[Stored data]
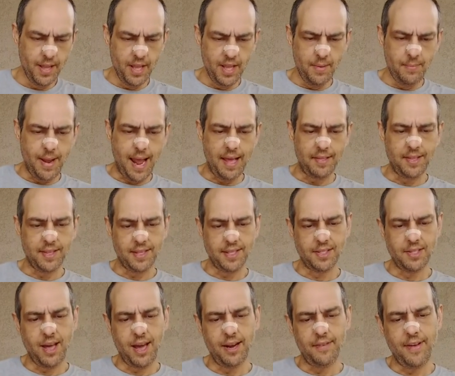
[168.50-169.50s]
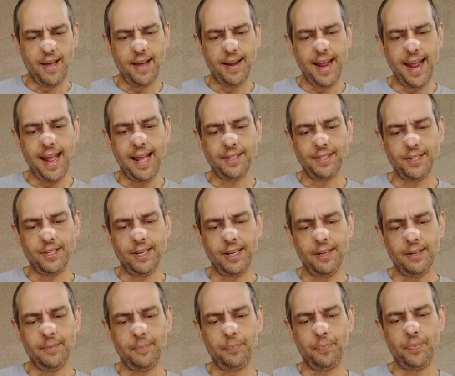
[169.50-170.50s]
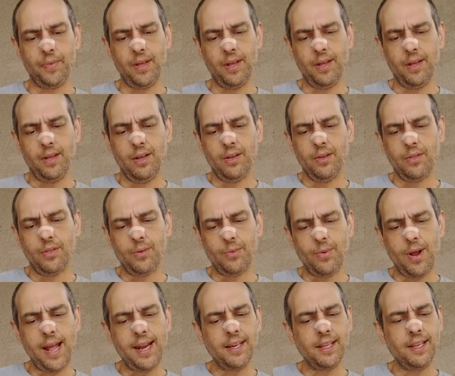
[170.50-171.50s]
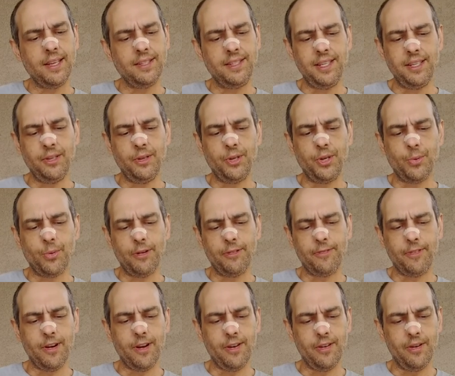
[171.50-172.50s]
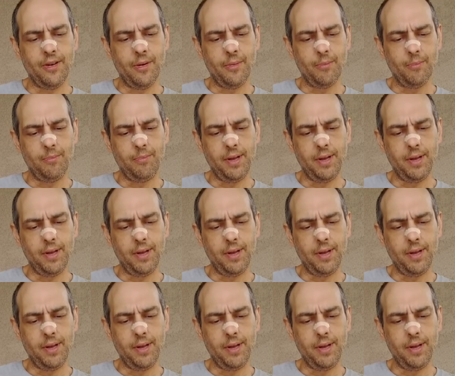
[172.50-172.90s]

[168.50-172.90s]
Mathis thought of how to answer her. The writing continued to refer to him,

> _Problem details_
Return nothing except the lines from the one containing "[169.50-170.50s]" through the final line of the data, copied exactly. Leave out all pictures.

> _Task solution_
[169.50-170.50s]
[170.50-171.50s]
[171.50-172.50s]
[172.50-172.90s]

[168.50-172.90s]
Mathis thought of how to answer her. The writing continued to refer to him,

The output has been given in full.